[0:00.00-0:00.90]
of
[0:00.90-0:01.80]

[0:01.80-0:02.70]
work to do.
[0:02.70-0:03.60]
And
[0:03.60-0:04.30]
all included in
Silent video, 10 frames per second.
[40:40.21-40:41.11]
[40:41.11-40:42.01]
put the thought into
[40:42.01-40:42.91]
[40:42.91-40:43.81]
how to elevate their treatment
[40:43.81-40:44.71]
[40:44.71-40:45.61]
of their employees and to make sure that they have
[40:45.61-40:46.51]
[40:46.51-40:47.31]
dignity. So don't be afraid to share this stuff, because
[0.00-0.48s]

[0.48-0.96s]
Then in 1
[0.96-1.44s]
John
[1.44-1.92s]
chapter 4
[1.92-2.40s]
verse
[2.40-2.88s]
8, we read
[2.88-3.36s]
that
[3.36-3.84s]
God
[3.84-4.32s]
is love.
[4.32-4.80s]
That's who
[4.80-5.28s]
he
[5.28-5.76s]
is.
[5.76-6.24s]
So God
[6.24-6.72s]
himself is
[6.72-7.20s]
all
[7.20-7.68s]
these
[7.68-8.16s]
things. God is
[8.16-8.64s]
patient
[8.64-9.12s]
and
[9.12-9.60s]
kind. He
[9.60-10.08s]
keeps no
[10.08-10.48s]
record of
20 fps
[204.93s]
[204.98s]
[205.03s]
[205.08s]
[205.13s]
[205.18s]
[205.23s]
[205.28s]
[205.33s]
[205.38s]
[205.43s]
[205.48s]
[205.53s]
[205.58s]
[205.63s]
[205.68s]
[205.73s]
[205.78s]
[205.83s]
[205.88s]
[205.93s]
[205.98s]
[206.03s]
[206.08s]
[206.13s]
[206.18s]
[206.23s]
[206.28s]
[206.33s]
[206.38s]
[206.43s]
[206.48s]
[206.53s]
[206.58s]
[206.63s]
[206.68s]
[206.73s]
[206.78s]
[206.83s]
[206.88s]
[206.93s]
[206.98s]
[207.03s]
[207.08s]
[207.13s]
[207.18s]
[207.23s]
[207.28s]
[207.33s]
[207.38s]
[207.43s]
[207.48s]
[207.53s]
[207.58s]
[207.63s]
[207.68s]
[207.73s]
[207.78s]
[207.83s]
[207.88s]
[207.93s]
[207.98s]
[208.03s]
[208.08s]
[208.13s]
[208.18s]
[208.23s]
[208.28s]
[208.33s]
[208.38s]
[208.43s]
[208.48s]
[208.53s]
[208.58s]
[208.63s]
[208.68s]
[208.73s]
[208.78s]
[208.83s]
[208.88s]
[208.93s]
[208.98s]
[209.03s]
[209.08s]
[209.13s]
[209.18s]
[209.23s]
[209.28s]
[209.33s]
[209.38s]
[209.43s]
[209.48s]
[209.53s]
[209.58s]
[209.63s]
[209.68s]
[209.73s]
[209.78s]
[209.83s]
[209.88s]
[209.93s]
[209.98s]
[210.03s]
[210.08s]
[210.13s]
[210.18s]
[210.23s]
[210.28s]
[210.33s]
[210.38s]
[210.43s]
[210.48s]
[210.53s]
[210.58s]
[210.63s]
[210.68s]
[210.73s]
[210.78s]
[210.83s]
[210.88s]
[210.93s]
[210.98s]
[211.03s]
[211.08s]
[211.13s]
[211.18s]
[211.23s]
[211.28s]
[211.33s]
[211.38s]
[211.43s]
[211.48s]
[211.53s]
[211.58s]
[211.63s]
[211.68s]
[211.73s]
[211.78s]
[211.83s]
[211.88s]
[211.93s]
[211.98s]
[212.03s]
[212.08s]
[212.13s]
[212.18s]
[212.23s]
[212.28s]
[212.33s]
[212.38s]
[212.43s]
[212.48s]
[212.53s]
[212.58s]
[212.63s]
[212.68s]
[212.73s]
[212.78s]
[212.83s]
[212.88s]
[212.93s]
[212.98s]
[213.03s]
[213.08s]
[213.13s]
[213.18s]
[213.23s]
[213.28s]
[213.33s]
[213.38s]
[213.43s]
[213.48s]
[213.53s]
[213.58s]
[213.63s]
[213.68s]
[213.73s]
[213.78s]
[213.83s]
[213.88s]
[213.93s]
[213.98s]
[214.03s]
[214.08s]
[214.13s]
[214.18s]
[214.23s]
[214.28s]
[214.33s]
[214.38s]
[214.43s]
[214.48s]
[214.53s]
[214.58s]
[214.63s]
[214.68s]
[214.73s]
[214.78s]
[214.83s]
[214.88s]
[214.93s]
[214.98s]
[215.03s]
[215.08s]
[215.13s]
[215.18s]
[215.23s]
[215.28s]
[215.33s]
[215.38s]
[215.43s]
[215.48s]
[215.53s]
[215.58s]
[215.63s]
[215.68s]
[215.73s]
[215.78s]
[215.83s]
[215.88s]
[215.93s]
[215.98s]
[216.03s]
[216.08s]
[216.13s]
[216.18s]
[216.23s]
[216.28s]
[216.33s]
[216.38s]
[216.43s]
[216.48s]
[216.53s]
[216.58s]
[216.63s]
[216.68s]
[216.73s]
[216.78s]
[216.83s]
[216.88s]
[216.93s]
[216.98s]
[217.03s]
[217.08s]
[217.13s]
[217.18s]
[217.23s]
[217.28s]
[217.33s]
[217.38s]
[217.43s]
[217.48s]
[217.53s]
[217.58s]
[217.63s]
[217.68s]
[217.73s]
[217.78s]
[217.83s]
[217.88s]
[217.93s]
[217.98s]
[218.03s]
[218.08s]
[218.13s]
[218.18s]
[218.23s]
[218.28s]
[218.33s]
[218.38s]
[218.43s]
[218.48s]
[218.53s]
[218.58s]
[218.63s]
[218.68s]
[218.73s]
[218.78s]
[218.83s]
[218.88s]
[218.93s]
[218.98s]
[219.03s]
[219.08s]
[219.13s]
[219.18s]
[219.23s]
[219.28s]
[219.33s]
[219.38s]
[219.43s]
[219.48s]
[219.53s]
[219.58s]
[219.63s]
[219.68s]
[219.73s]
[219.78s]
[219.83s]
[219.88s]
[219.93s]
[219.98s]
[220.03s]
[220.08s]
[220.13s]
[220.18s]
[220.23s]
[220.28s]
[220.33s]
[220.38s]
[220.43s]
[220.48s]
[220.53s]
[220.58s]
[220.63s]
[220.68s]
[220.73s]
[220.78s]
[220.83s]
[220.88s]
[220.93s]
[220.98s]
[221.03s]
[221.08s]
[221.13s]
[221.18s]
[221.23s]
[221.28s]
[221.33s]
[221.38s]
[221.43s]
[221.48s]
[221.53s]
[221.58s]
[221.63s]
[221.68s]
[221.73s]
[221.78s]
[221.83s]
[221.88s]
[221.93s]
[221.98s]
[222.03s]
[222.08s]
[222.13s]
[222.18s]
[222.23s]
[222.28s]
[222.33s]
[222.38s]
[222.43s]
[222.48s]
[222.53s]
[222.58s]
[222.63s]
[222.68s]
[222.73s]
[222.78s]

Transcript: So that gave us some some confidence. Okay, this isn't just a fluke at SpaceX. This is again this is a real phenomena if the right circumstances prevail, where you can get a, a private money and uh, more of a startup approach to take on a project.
********
**YOUR ASSIGNMENT**
Exact copies of every record are required, so retype them in full.

**RESULT**
[0:00.00-0:00.90]
of
[0:00.90-0:01.80]

[0:01.80-0:02.70]
work to do.
[0:02.70-0:03.60]
And
[0:03.60-0:04.30]
all included in
Silent video, 10 frames per second.
[40:40.21-40:41.11]
[40:41.11-40:42.01]
put the thought into
[40:42.01-40:42.91]
[40:42.91-40:43.81]
how to elevate their treatment
[40:43.81-40:44.71]
[40:44.71-40:45.61]
of their employees and to make sure that they have
[40:45.61-40:46.51]
[40:46.51-40:47.31]
dignity. So don't be afraid to share this stuff, because
[0.00-0.48s]

[0.48-0.96s]
Then in 1
[0.96-1.44s]
John
[1.44-1.92s]
chapter 4
[1.92-2.40s]
verse
[2.40-2.88s]
8, we read
[2.88-3.36s]
that
[3.36-3.84s]
God
[3.84-4.32s]
is love.
[4.32-4.80s]
That's who
[4.80-5.28s]
he
[5.28-5.76s]
is.
[5.76-6.24s]
So God
[6.24-6.72s]
himself is
[6.72-7.20s]
all
[7.20-7.68s]
these
[7.68-8.16s]
things. God is
[8.16-8.64s]
patient
[8.64-9.12s]
and
[9.12-9.60s]
kind. He
[9.60-10.08s]
keeps no
[10.08-10.48s]
record of
20 fps
[204.93s]
[204.98s]
[205.03s]
[205.08s]
[205.13s]
[205.18s]
[205.23s]
[205.28s]
[205.33s]
[205.38s]
[205.43s]
[205.48s]
[205.53s]
[205.58s]
[205.63s]
[205.68s]
[205.73s]
[205.78s]
[205.83s]
[205.88s]
[205.93s]
[205.98s]
[206.03s]
[206.08s]
[206.13s]
[206.18s]
[206.23s]
[206.28s]
[206.33s]
[206.38s]
[206.43s]
[206.48s]
[206.53s]
[206.58s]
[206.63s]
[206.68s]
[206.73s]
[206.78s]
[206.83s]
[206.88s]
[206.93s]
[206.98s]
[207.03s]
[207.08s]
[207.13s]
[207.18s]
[207.23s]
[207.28s]
[207.33s]
[207.38s]
[207.43s]
[207.48s]
[207.53s]
[207.58s]
[207.63s]
[207.68s]
[207.73s]
[207.78s]
[207.83s]
[207.88s]
[207.93s]
[207.98s]
[208.03s]
[208.08s]
[208.13s]
[208.18s]
[208.23s]
[208.28s]
[208.33s]
[208.38s]
[208.43s]
[208.48s]
[208.53s]
[208.58s]
[208.63s]
[208.68s]
[208.73s]
[208.78s]
[208.83s]
[208.88s]
[208.93s]
[208.98s]
[209.03s]
[209.08s]
[209.13s]
[209.18s]
[209.23s]
[209.28s]
[209.33s]
[209.38s]
[209.43s]
[209.48s]
[209.53s]
[209.58s]
[209.63s]
[209.68s]
[209.73s]
[209.78s]
[209.83s]
[209.88s]
[209.93s]
[209.98s]
[210.03s]
[210.08s]
[210.13s]
[210.18s]
[210.23s]
[210.28s]
[210.33s]
[210.38s]
[210.43s]
[210.48s]
[210.53s]
[210.58s]
[210.63s]
[210.68s]
[210.73s]
[210.78s]
[210.83s]
[210.88s]
[210.93s]
[210.98s]
[211.03s]
[211.08s]
[211.13s]
[211.18s]
[211.23s]
[211.28s]
[211.33s]
[211.38s]
[211.43s]
[211.48s]
[211.53s]
[211.58s]
[211.63s]
[211.68s]
[211.73s]
[211.78s]
[211.83s]
[211.88s]
[211.93s]
[211.98s]
[212.03s]
[212.08s]
[212.13s]
[212.18s]
[212.23s]
[212.28s]
[212.33s]
[212.38s]
[212.43s]
[212.48s]
[212.53s]
[212.58s]
[212.63s]
[212.68s]
[212.73s]
[212.78s]
[212.83s]
[212.88s]
[212.93s]
[212.98s]
[213.03s]
[213.08s]
[213.13s]
[213.18s]
[213.23s]
[213.28s]
[213.33s]
[213.38s]
[213.43s]
[213.48s]
[213.53s]
[213.58s]
[213.63s]
[213.68s]
[213.73s]
[213.78s]
[213.83s]
[213.88s]
[213.93s]
[213.98s]
[214.03s]
[214.08s]
[214.13s]
[214.18s]
[214.23s]
[214.28s]
[214.33s]
[214.38s]
[214.43s]
[214.48s]
[214.53s]
[214.58s]
[214.63s]
[214.68s]
[214.73s]
[214.78s]
[214.83s]
[214.88s]
[214.93s]
[214.98s]
[215.03s]
[215.08s]
[215.13s]
[215.18s]
[215.23s]
[215.28s]
[215.33s]
[215.38s]
[215.43s]
[215.48s]
[215.53s]
[215.58s]
[215.63s]
[215.68s]
[215.73s]
[215.78s]
[215.83s]
[215.88s]
[215.93s]
[215.98s]
[216.03s]
[216.08s]
[216.13s]
[216.18s]
[216.23s]
[216.28s]
[216.33s]
[216.38s]
[216.43s]
[216.48s]
[216.53s]
[216.58s]
[216.63s]
[216.68s]
[216.73s]
[216.78s]
[216.83s]
[216.88s]
[216.93s]
[216.98s]
[217.03s]
[217.08s]
[217.13s]
[217.18s]
[217.23s]
[217.28s]
[217.33s]
[217.38s]
[217.43s]
[217.48s]
[217.53s]
[217.58s]
[217.63s]
[217.68s]
[217.73s]
[217.78s]
[217.83s]
[217.88s]
[217.93s]
[217.98s]
[218.03s]
[218.08s]
[218.13s]
[218.18s]
[218.23s]
[218.28s]
[218.33s]
[218.38s]
[218.43s]
[218.48s]
[218.53s]
[218.58s]
[218.63s]
[218.68s]
[218.73s]
[218.78s]
[218.83s]
[218.88s]
[218.93s]
[218.98s]
[219.03s]
[219.08s]
[219.13s]
[219.18s]
[219.23s]
[219.28s]
[219.33s]
[219.38s]
[219.43s]
[219.48s]
[219.53s]
[219.58s]
[219.63s]
[219.68s]
[219.73s]
[219.78s]
[219.83s]
[219.88s]
[219.93s]
[219.98s]
[220.03s]
[220.08s]
[220.13s]
[220.18s]
[220.23s]
[220.28s]
[220.33s]
[220.38s]
[220.43s]
[220.48s]
[220.53s]
[220.58s]
[220.63s]
[220.68s]
[220.73s]
[220.78s]
[220.83s]
[220.88s]
[220.93s]
[220.98s]
[221.03s]
[221.08s]
[221.13s]
[221.18s]
[221.23s]
[221.28s]
[221.33s]
[221.38s]
[221.43s]
[221.48s]
[221.53s]
[221.58s]
[221.63s]
[221.68s]
[221.73s]
[221.78s]
[221.83s]
[221.88s]
[221.93s]
[221.98s]
[222.03s]
[222.08s]
[222.13s]
[222.18s]
[222.23s]
[222.28s]
[222.33s]
[222.38s]
[222.43s]
[222.48s]
[222.53s]
[222.58s]
[222.63s]
[222.68s]
[222.73s]
[222.78s]

Transcript: So that gave us some some confidence. Okay, this isn't just a fluke at SpaceX. This is again this is a real phenomena if the right circumstances prevail, where you can get a, a private money and uh, more of a startup approach to take on a project.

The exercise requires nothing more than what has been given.